Era essa a sensação que o jogo dava. Um exemplo: quando toda a gente voltou dos balneários, a primeira jogada da segunda parte, mal o Benfica recolocou a bola a rolar, acabou com Lima a arrancar mal o árbitro apita, a receber a bola, a abrir em Pizzi na direita e os encarnados a terem logo um canto. O Gil Vicente parecia estar a dormir e, se estava, foi acordado logo a seguir, quando uma cabeçada de Luisão deu ao jogo o 3-0 no tal canto. No relógio viam-se 46 minutos contados. Era “a amostra da falta de agressividade da equipa durante todo o jogo”, diria José Mota no final. E essa só não apareceu outro golo no minuto seguinte porque Miralem Sulejmani preferiu rematar contra Adriano quando se isolou e, ao lado, tinham também Lima sozinho, na pequena área.

Os gilistas, mesmo já com três chamadas de alerta, com telefonemas insistentes de Jonas e Lima, entrem quem qualquer tabela e passe acontecia, ou de Pizzi, que feito extremo (Gaitán saíra lesionado na primeira parte) cruzava quando lhe apetecia, parecia não acordar para a necessidade de arranjar tino e cabeça para a missão de arranjar pontos na aventura da equipa para se aguentar na primeira liga. Mas não, nenhuma chamada era atendida pelos de Barcelos, que pareciam ter mais vontade em atacar do que em defender e, por isso, os encarnados continuavam a multiplicar o número de chamadas.

E a confiança de que o Gil Vicente não atenderia nenhuma ia aumentando. Tanto que até Jonas chegou a parecer ter nas pernas tanta velocidade como a técnica e fineza que tem nos pés, quando aos 59’ ultrapassou Cadú com a bola e, já perto da linha de fundo, picou a bola e deu-lhe as coordenadas da cabeça de Lima, que deu ao Benfica o 4-0 e ao brasileiro o 15.º golo no campeonato. Até as jogadas bonitas e ao primeiro toque lá iam aparecendo, com os pés dos dois avançados da Luz à mistura, os tais que, aos 70’, montaram a jogada que acabou em Lima a rematar para Adriano defender e Maxi corrigir o ressalto para a baliza.

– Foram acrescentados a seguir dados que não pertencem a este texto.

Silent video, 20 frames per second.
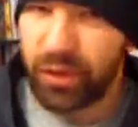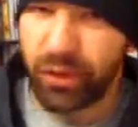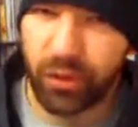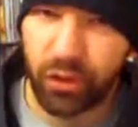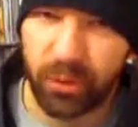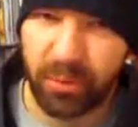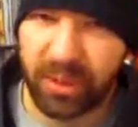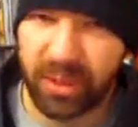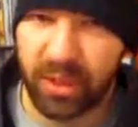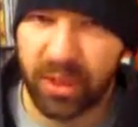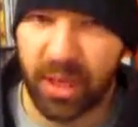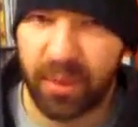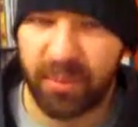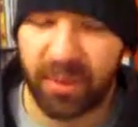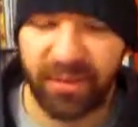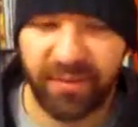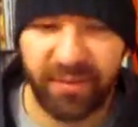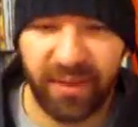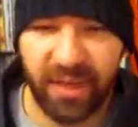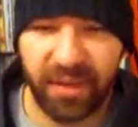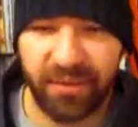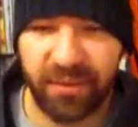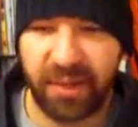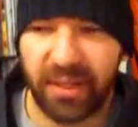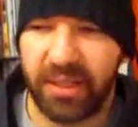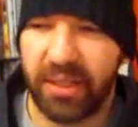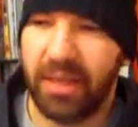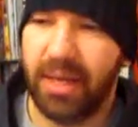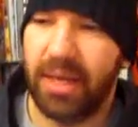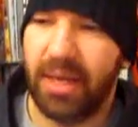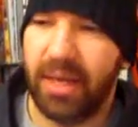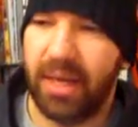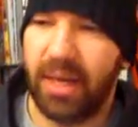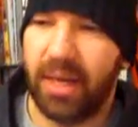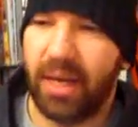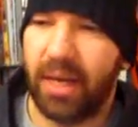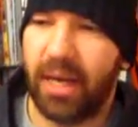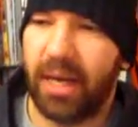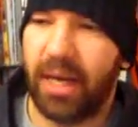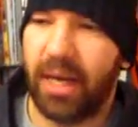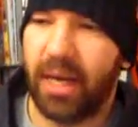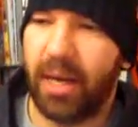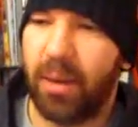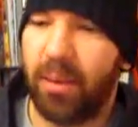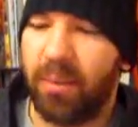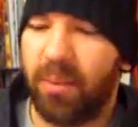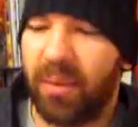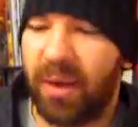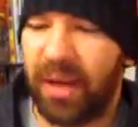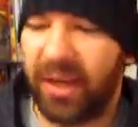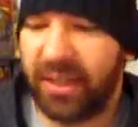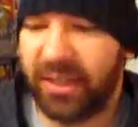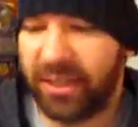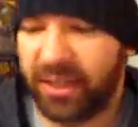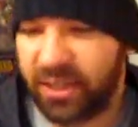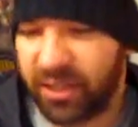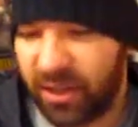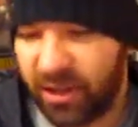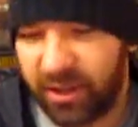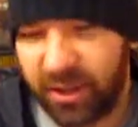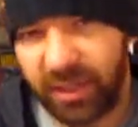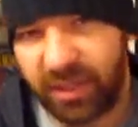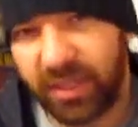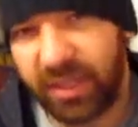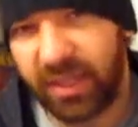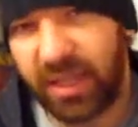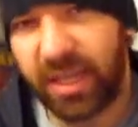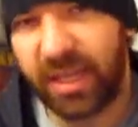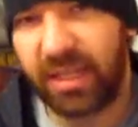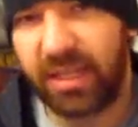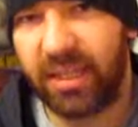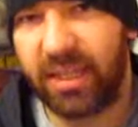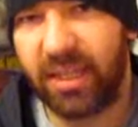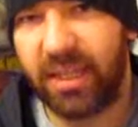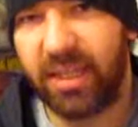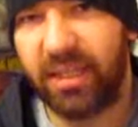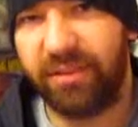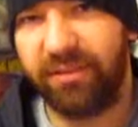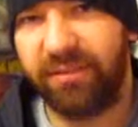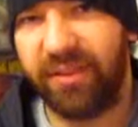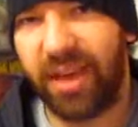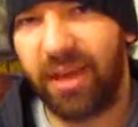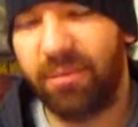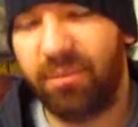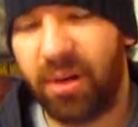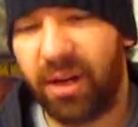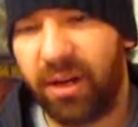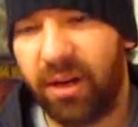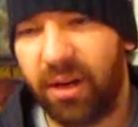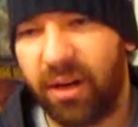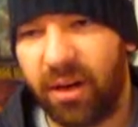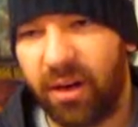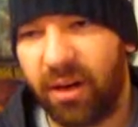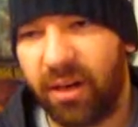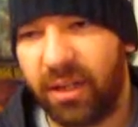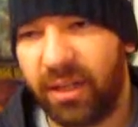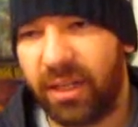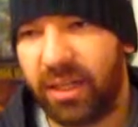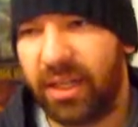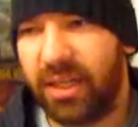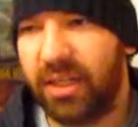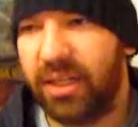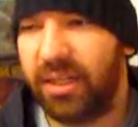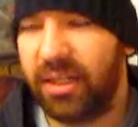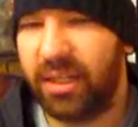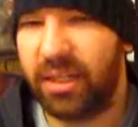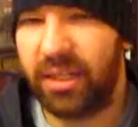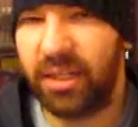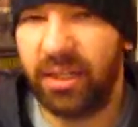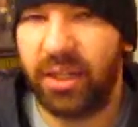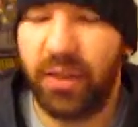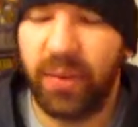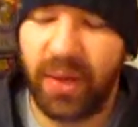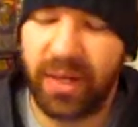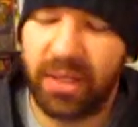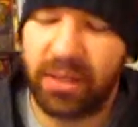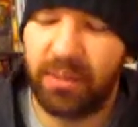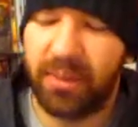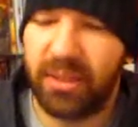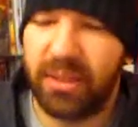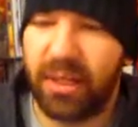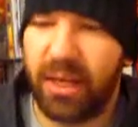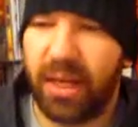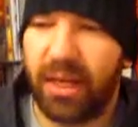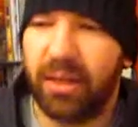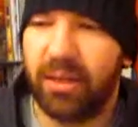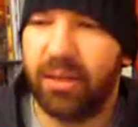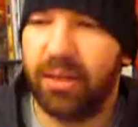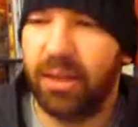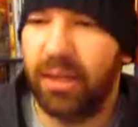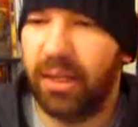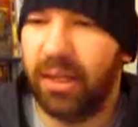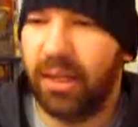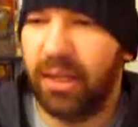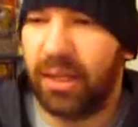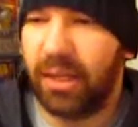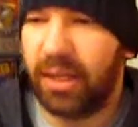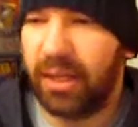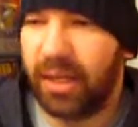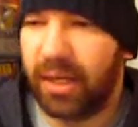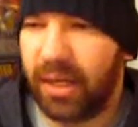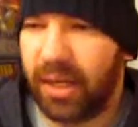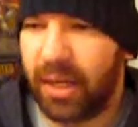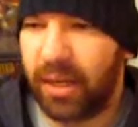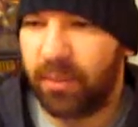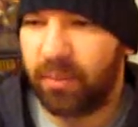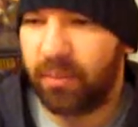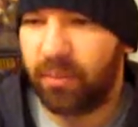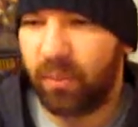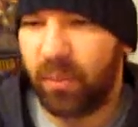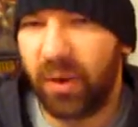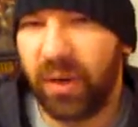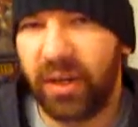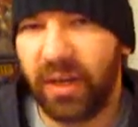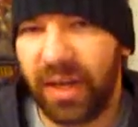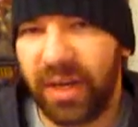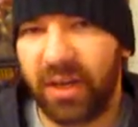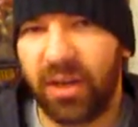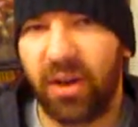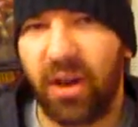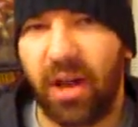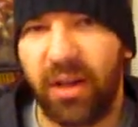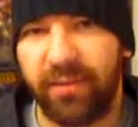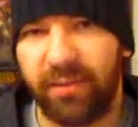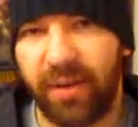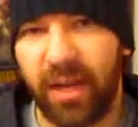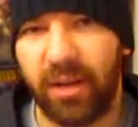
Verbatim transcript: Jubilee's not my favorite. Um, I started to like the vampire arc in the new X-Men title, um, where it ended off.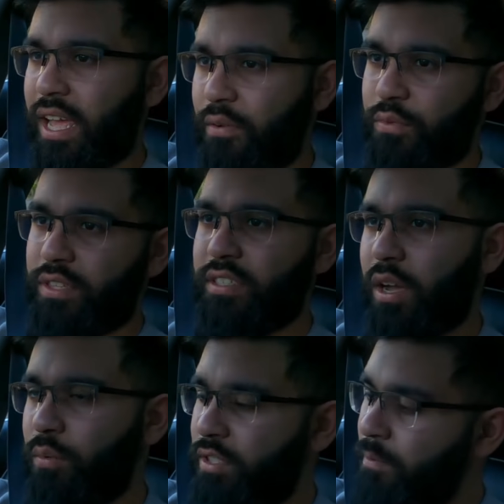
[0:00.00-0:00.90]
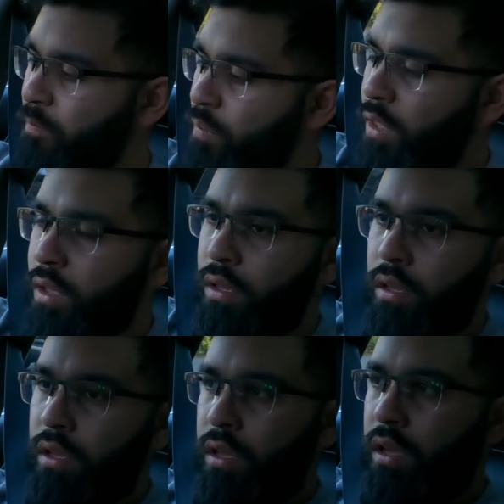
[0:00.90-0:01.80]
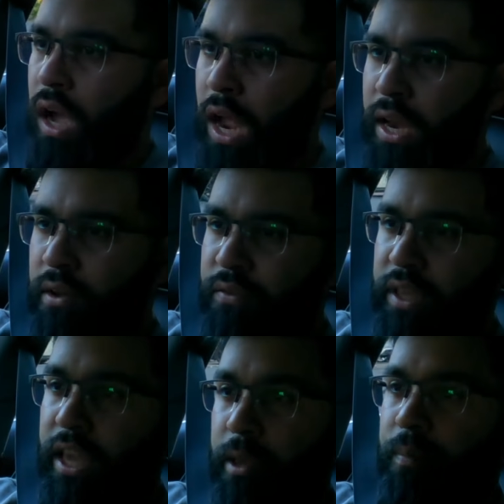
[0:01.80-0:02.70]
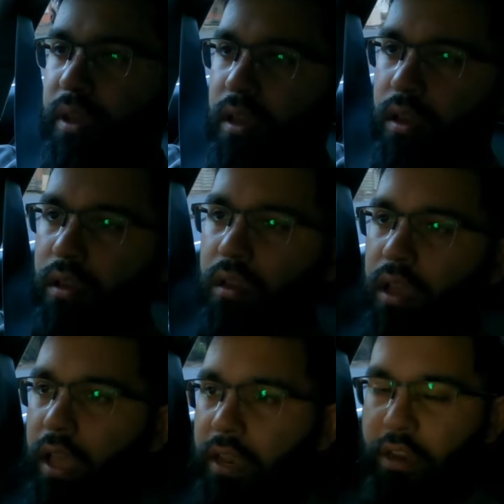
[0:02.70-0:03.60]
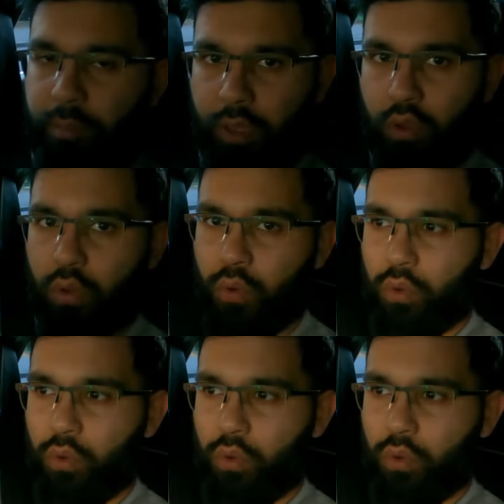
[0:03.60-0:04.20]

to have with this car, was kind of keep it a little bit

Estava feito o 5-0 e pronto, os encarnados lá deixaram o telemóvel em paz. José Mota bem o agradecia enquanto Jorge Jesus talvez sorrisse com o facto de, mesmo acontecendo tarde no campeonato, visse o Benfica a abrandar só quando já tinha a vitória no papo e não após marcar o primeiro golo, como tantas vezes o fez em anteriores jogos longe da Luz. E tão tranquilo foi desta vez que, na segunda parte, só umas fintas e arrancadas de Diogo Viana, pela direita, sacudissem para o lado do Gil Vicente um jogo que o Benfica sempre manteve virado para o seu lado.

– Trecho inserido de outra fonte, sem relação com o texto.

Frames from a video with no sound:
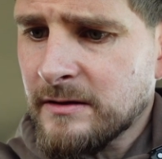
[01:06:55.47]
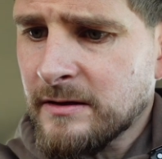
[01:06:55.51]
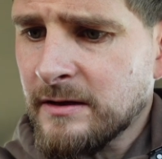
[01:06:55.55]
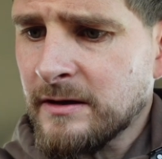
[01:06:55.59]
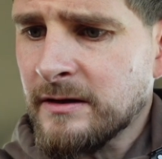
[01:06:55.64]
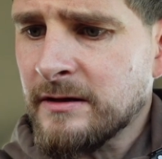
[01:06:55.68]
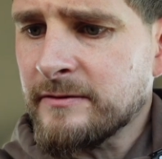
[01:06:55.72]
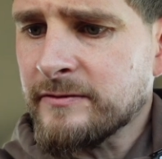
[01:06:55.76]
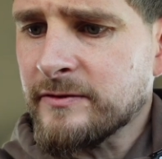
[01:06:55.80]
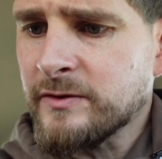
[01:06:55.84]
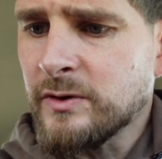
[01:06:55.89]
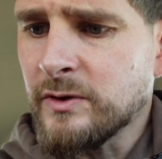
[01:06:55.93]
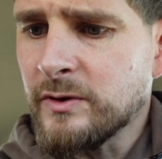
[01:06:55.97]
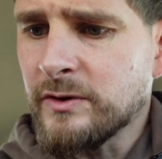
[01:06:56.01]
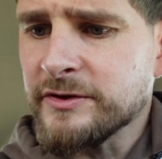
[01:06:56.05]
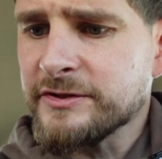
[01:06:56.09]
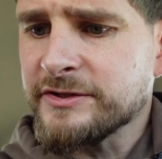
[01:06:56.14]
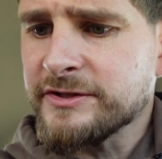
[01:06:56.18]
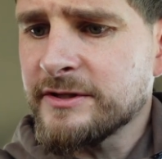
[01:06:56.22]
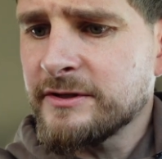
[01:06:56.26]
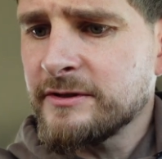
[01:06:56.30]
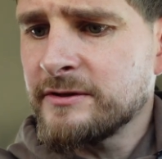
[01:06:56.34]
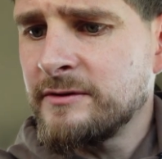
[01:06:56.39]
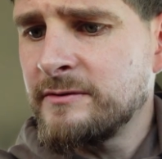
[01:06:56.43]
And of
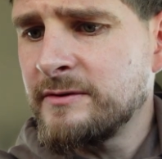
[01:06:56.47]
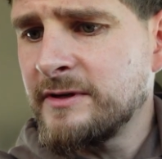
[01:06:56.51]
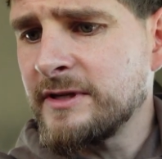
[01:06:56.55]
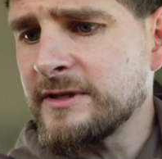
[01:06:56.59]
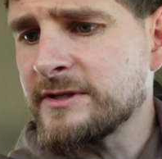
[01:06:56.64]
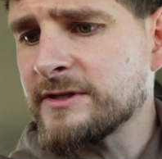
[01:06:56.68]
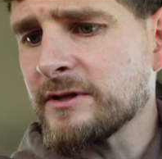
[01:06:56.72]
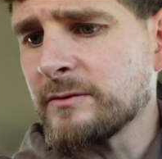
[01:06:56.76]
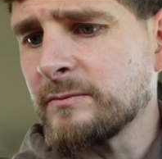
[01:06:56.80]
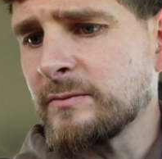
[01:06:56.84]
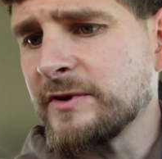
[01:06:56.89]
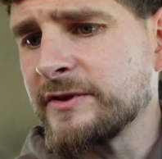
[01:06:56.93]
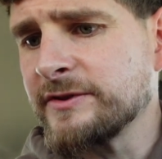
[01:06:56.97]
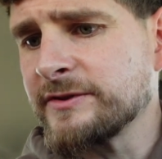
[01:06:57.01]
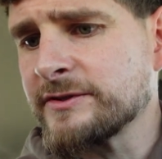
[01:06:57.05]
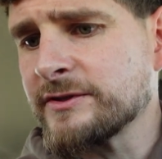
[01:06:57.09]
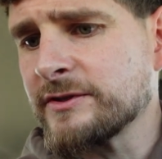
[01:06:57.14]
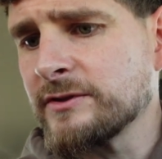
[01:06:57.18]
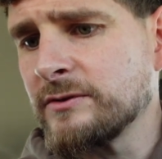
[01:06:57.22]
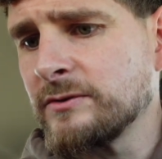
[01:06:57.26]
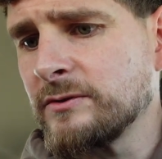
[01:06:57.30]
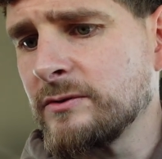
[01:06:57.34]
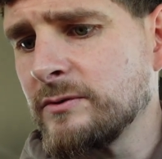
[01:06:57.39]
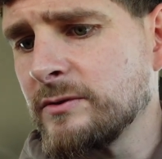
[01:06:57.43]
course, you need someone
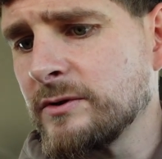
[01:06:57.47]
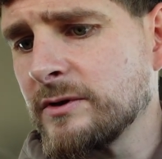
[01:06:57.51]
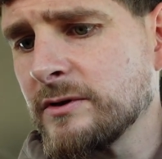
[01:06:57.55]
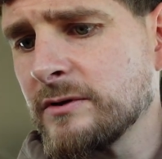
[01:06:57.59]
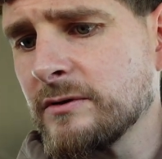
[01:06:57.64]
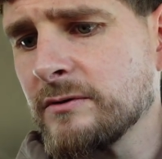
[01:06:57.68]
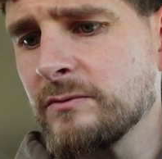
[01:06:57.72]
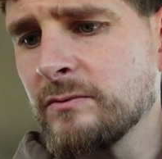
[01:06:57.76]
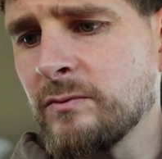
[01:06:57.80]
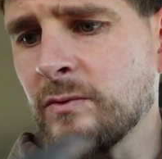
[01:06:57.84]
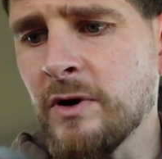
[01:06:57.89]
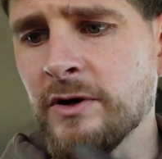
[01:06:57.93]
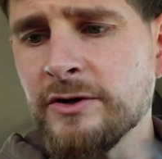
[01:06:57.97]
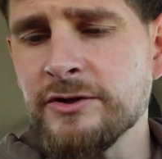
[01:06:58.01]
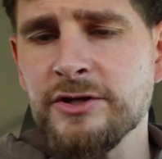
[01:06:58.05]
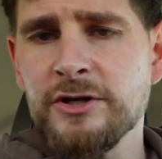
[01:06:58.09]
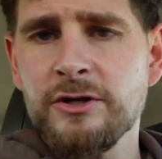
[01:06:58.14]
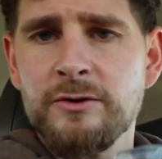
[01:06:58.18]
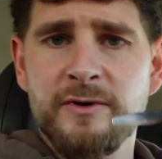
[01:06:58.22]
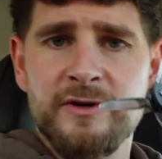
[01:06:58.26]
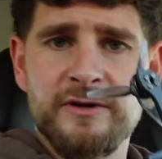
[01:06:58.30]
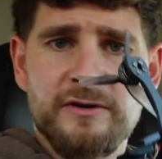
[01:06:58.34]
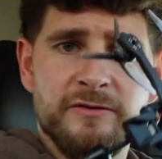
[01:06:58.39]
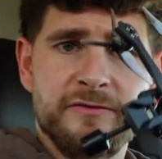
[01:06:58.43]
to watch
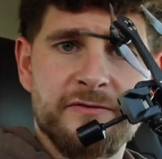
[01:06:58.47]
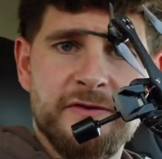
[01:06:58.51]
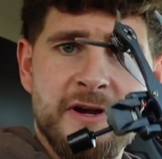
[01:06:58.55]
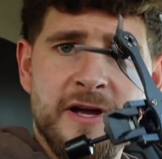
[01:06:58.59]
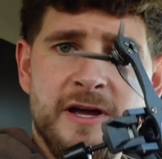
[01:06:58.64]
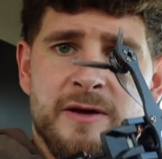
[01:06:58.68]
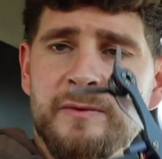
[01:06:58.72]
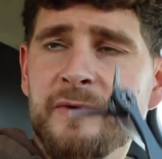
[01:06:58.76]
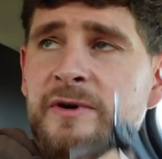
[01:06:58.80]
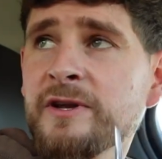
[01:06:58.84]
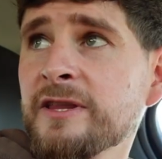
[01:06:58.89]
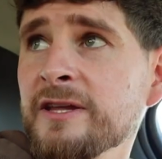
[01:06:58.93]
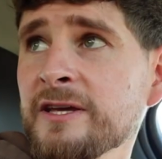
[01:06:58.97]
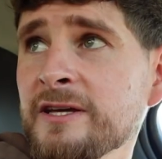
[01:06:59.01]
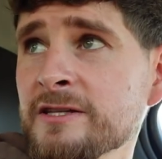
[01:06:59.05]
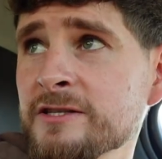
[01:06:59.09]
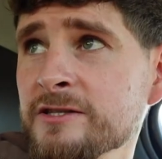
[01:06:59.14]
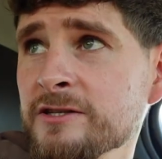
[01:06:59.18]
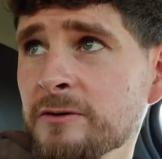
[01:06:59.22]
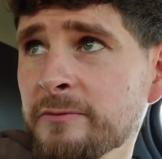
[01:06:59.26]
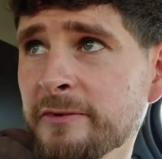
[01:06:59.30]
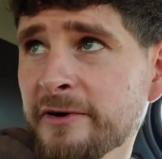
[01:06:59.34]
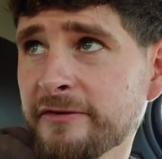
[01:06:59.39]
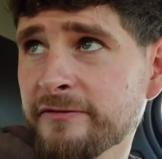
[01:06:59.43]
you when you're flying one of these,
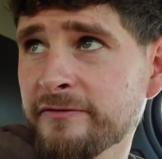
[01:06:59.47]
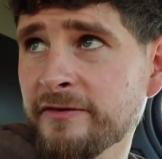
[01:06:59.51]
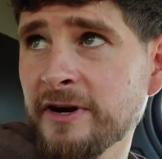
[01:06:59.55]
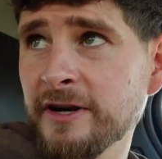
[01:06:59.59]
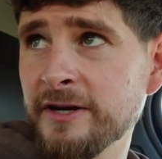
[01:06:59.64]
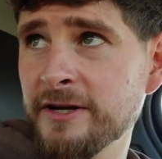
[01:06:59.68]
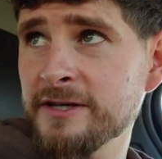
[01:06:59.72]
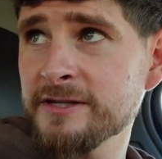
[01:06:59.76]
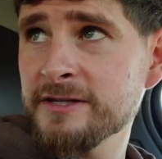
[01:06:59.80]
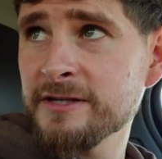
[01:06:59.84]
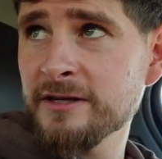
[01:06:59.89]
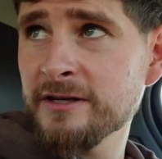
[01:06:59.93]
so my friend is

E agora? Agora é deixar o telefone quieto para só lhe voltar a tocar mais três vezes, duas delas no conforto de casa — contra o Penafiel na Luz, frente ao Vitória em Guimarães e diante do Marítimo, de novo na Luz. Deste trio que falta, os encarnados só têm de ganhar dois jogos para serem bicampeões, isto caso o FC Porto consiga vencer as partidas que lhe faltam.